Records supplied:
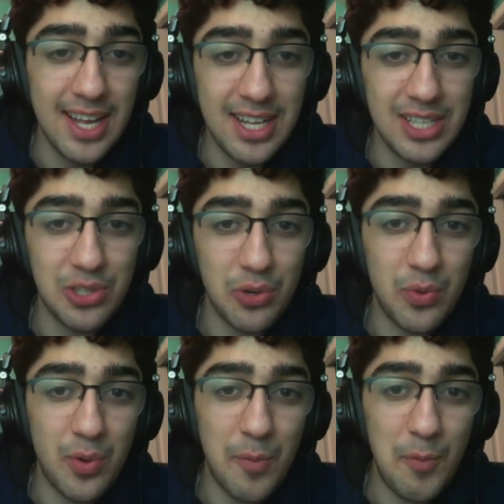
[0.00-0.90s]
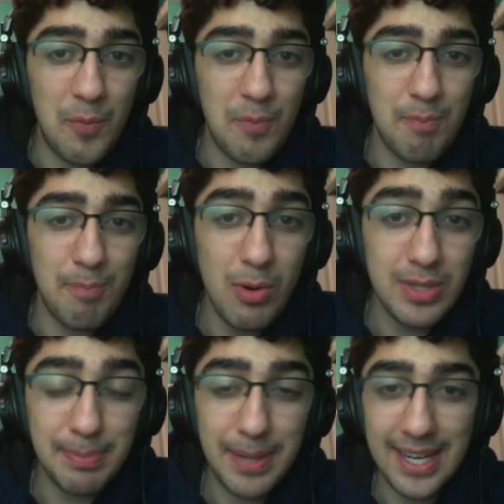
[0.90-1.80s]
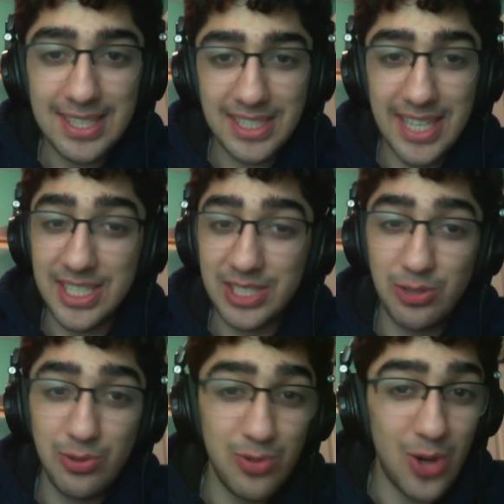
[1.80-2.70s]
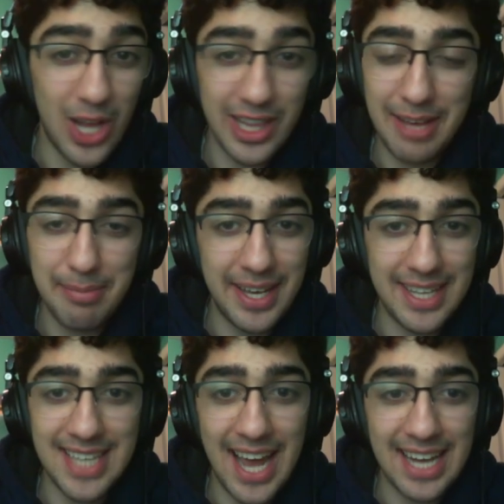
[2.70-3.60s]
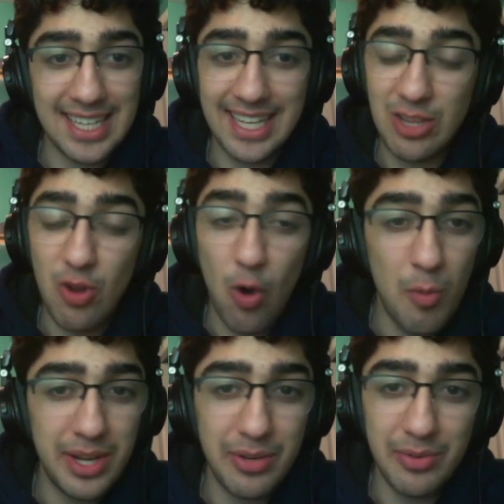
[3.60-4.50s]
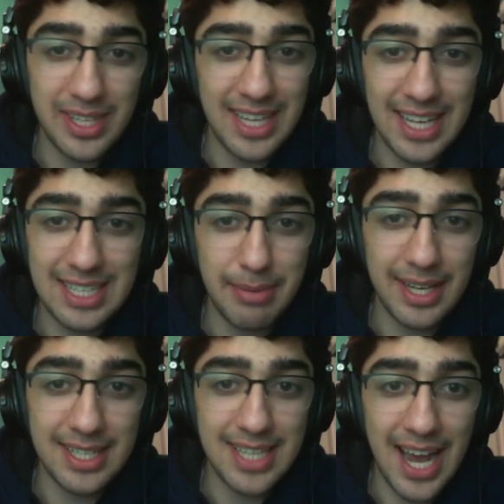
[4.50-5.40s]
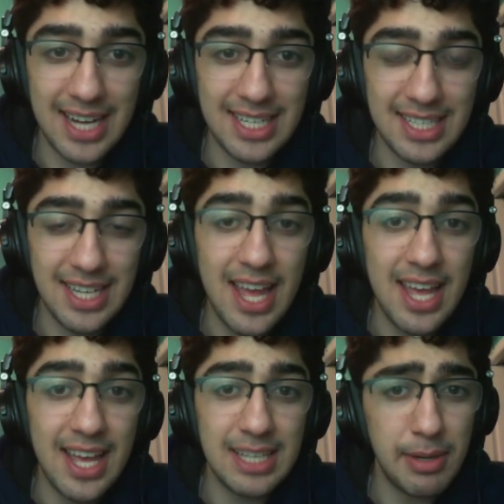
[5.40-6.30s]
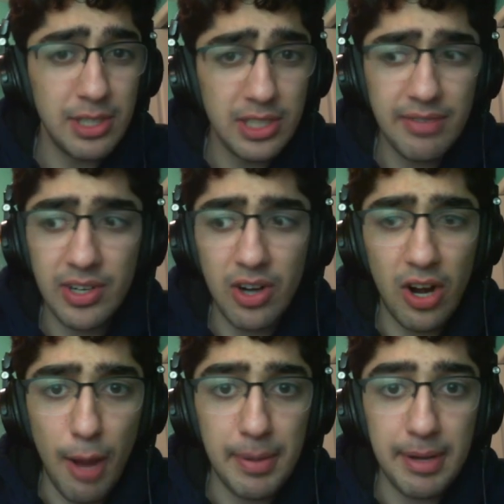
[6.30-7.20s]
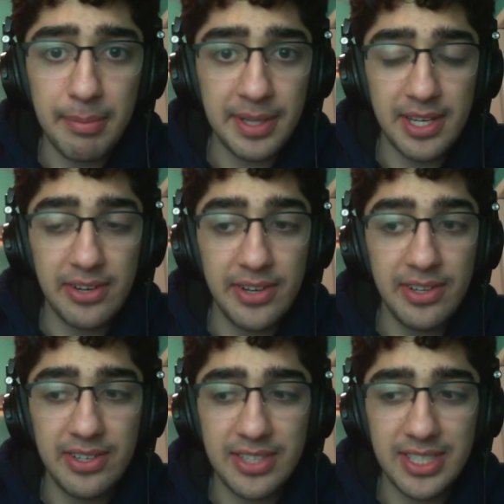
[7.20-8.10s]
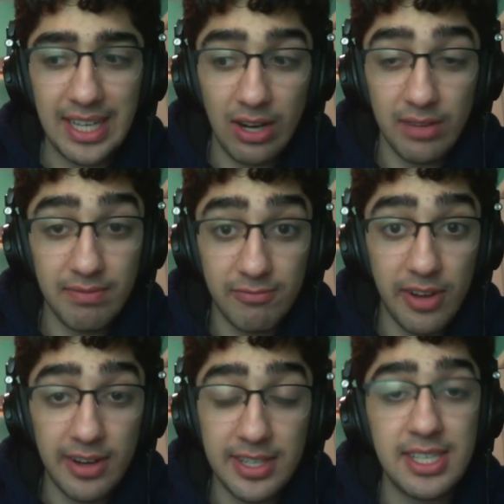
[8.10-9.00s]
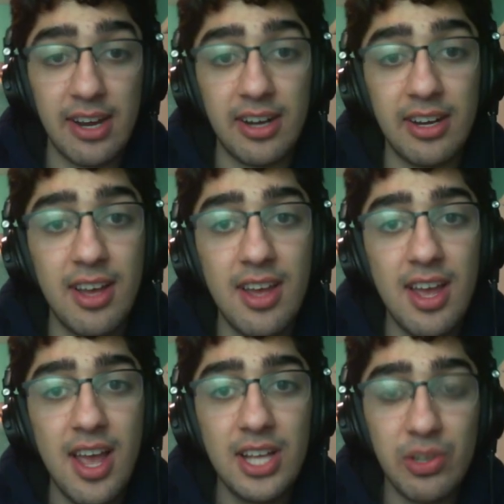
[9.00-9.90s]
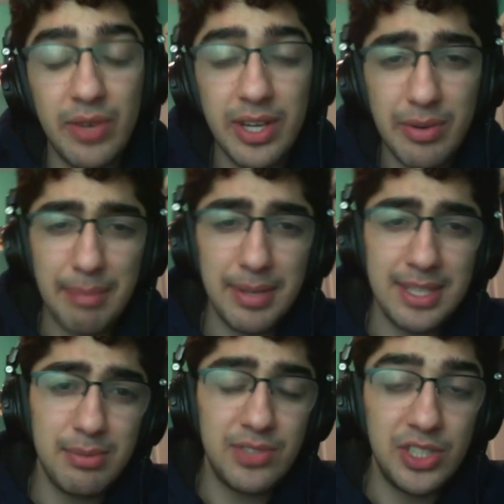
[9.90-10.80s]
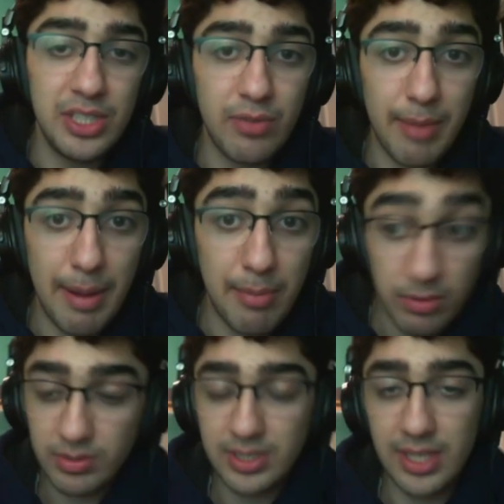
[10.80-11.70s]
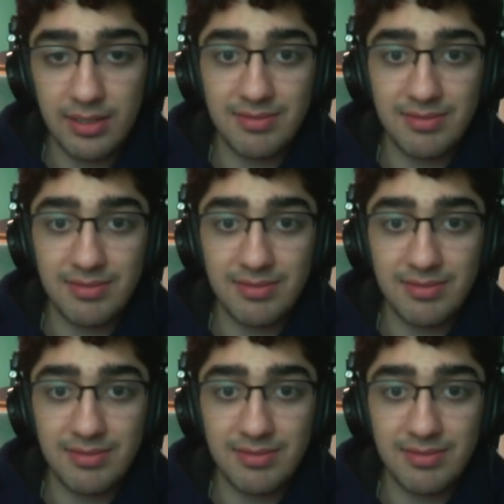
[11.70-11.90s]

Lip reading: So most players, they just do not like being attacked. Like nobody really likes being attacked. Especially if they're not up any material, they're just like very scared. So here when I played this move g4, my opponent was like,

What you need to do: Nothing but the lines from the line containing "[0.90-1.80s]" through the last line of the records above is to be extracted, exactly and with no pictures.

Finished task:
[0.90-1.80s]
[1.80-2.70s]
[2.70-3.60s]
[3.60-4.50s]
[4.50-5.40s]
[5.40-6.30s]
[6.30-7.20s]
[7.20-8.10s]
[8.10-9.00s]
[9.00-9.90s]
[9.90-10.80s]
[10.80-11.70s]
[11.70-11.90s]

Lip reading: So most players, they just do not like being attacked. Like nobody really likes being attacked. Especially if they're not up any material, they're just like very scared. So here when I played this move g4, my opponent was like,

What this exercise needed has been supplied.